PROBLEM STATEMENT: Copy exactly the lines of the data below that run from the line holding "[00:04:56.10 to 00:04:57.10]" through the line holding "[00:05:03.10 to 00:05:04.05]", both ends included.

+++

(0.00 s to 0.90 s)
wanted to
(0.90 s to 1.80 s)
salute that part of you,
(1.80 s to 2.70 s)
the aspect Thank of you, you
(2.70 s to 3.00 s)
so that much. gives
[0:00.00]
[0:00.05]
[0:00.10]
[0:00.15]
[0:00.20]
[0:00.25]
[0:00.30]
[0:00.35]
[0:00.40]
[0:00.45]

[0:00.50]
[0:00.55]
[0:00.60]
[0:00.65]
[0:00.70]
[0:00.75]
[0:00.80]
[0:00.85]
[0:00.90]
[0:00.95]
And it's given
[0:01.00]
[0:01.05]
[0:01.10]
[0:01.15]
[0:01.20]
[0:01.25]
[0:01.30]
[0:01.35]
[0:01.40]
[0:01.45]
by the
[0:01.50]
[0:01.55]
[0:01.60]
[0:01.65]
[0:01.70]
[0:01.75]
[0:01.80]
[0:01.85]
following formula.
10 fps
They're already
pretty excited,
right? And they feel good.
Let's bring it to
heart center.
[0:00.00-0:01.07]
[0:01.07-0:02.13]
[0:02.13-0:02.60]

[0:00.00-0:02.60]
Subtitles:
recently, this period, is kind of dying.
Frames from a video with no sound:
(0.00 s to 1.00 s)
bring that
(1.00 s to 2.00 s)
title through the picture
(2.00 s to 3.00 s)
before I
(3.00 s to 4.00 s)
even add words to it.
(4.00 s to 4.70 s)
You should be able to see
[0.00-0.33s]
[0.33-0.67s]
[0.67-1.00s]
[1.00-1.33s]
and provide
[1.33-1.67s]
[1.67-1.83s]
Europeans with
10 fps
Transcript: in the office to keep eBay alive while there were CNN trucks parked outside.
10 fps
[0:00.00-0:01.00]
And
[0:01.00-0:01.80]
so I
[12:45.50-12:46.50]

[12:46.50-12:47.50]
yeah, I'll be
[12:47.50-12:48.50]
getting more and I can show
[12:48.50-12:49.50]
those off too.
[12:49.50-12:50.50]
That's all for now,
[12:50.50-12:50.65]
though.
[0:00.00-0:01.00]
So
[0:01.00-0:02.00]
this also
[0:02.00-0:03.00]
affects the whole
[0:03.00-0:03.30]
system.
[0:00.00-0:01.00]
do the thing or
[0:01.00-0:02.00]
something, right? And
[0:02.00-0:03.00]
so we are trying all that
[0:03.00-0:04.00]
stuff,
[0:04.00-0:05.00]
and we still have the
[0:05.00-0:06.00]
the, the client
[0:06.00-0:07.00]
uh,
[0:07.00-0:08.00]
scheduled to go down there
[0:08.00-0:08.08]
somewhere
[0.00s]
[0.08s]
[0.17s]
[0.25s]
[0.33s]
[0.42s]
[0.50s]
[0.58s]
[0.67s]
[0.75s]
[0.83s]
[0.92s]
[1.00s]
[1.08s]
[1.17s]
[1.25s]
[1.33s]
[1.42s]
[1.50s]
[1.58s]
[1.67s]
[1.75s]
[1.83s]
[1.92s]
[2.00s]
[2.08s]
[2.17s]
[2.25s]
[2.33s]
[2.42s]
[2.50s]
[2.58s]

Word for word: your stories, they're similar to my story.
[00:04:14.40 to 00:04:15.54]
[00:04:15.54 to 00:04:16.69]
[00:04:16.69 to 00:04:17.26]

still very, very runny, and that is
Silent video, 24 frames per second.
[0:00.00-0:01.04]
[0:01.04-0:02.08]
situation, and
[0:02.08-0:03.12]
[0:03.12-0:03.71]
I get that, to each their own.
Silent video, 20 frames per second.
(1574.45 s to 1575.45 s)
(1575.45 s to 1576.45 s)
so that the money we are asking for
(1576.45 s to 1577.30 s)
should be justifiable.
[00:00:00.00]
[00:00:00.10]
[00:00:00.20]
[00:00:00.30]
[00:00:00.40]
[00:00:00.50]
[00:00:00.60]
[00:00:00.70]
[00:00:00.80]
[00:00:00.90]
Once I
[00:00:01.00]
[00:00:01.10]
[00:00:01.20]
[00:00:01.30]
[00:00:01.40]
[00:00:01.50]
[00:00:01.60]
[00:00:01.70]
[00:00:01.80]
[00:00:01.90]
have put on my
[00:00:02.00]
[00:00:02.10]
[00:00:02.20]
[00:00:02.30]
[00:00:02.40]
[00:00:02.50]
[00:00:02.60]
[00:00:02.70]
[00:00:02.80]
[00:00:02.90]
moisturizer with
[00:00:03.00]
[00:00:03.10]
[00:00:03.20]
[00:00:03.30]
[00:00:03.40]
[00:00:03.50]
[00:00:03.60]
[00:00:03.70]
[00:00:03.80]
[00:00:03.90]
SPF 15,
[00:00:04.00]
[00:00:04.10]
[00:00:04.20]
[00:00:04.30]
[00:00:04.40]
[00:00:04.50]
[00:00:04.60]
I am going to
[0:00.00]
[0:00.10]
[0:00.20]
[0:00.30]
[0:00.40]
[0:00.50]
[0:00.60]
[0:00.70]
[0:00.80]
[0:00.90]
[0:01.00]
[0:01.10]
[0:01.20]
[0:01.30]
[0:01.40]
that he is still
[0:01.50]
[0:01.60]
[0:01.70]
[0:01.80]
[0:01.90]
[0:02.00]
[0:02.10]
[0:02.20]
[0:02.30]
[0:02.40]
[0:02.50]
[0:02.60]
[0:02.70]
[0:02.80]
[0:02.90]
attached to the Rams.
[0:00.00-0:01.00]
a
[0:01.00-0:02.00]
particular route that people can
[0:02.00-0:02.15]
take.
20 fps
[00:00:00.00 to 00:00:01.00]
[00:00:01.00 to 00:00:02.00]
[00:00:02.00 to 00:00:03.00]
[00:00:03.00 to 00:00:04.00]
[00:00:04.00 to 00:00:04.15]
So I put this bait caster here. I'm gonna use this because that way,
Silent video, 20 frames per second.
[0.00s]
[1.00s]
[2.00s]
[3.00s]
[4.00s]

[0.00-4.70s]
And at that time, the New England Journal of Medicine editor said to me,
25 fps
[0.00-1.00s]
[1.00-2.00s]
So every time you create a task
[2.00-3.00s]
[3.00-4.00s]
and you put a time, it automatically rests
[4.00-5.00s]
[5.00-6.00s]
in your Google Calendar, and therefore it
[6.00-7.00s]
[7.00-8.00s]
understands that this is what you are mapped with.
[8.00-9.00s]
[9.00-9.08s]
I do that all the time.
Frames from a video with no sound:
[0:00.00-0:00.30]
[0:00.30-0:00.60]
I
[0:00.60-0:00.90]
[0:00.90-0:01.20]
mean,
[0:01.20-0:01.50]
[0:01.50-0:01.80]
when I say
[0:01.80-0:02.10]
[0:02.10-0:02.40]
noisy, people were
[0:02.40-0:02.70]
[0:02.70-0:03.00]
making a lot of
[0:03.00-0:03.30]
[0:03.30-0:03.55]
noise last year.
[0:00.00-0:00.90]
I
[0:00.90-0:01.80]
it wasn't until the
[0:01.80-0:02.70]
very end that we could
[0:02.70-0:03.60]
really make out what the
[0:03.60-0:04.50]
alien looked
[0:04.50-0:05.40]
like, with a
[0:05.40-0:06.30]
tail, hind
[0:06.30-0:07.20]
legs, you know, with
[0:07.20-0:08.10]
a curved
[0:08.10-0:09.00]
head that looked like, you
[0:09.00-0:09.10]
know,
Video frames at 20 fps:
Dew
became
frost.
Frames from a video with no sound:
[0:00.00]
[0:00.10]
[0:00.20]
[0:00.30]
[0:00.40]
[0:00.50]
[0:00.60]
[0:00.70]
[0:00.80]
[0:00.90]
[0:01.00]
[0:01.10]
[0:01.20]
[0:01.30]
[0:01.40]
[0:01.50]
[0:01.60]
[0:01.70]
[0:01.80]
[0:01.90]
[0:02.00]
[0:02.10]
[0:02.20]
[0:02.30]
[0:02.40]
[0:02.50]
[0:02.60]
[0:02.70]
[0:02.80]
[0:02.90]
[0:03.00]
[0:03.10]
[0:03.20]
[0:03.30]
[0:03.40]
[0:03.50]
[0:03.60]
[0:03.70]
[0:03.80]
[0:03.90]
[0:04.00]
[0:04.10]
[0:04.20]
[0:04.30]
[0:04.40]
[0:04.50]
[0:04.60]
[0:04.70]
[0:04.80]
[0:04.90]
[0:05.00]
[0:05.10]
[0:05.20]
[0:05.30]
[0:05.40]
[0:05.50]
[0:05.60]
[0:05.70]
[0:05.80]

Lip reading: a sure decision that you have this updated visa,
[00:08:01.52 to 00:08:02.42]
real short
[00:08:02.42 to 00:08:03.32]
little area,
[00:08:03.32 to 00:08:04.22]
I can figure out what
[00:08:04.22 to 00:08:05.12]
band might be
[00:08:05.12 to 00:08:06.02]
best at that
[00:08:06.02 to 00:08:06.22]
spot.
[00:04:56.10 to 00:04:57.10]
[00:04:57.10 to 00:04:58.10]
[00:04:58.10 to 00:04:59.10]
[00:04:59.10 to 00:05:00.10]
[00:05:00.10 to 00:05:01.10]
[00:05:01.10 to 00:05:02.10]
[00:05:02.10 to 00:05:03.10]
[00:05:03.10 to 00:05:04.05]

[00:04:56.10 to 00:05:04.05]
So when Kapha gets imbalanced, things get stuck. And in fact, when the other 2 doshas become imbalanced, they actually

+++

RESPONSE TO THIS TASK:
[00:04:56.10 to 00:04:57.10]
[00:04:57.10 to 00:04:58.10]
[00:04:58.10 to 00:04:59.10]
[00:04:59.10 to 00:05:00.10]
[00:05:00.10 to 00:05:01.10]
[00:05:01.10 to 00:05:02.10]
[00:05:02.10 to 00:05:03.10]
[00:05:03.10 to 00:05:04.05]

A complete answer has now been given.